(Collected data entries)
*** Block opens ***

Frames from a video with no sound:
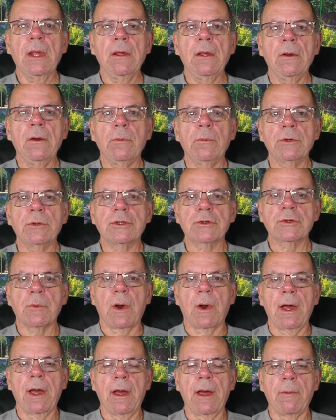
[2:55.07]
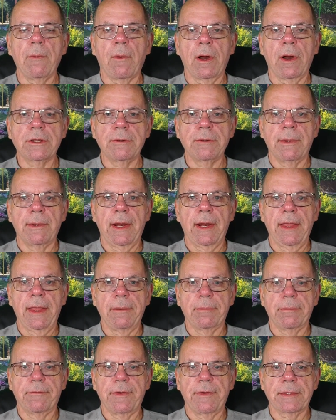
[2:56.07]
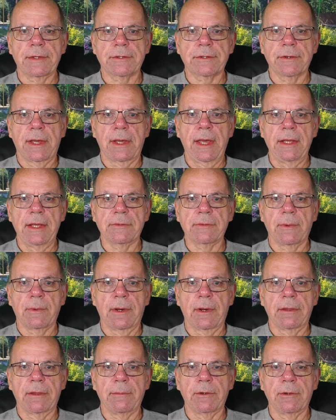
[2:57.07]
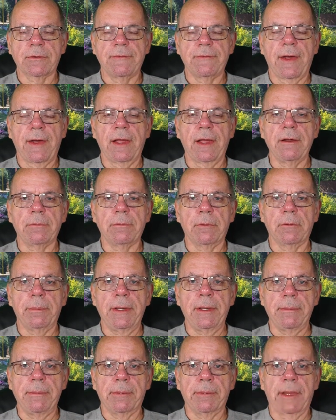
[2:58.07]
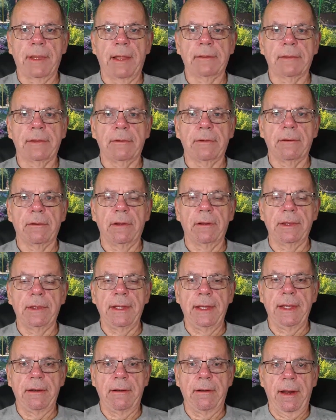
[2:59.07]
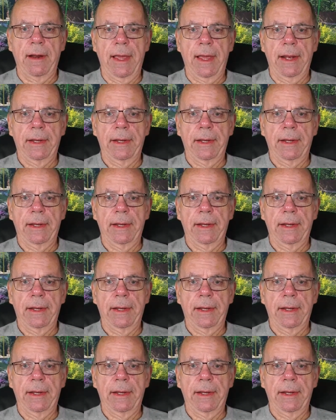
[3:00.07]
Which is why I watch him, and I think Professor K is one of the most valuable people out there on the internet.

*** Block closes ***

## Exercise brief
Although the entries contain pictures, reproduce only the rest, exactly as written.

## The answer
Frames from a video with no sound:
[2:55.07]
[2:56.07]
[2:57.07]
[2:58.07]
[2:59.07]
[3:00.07]
Which is why I watch him, and I think Professor K is one of the most valuable people out there on the internet.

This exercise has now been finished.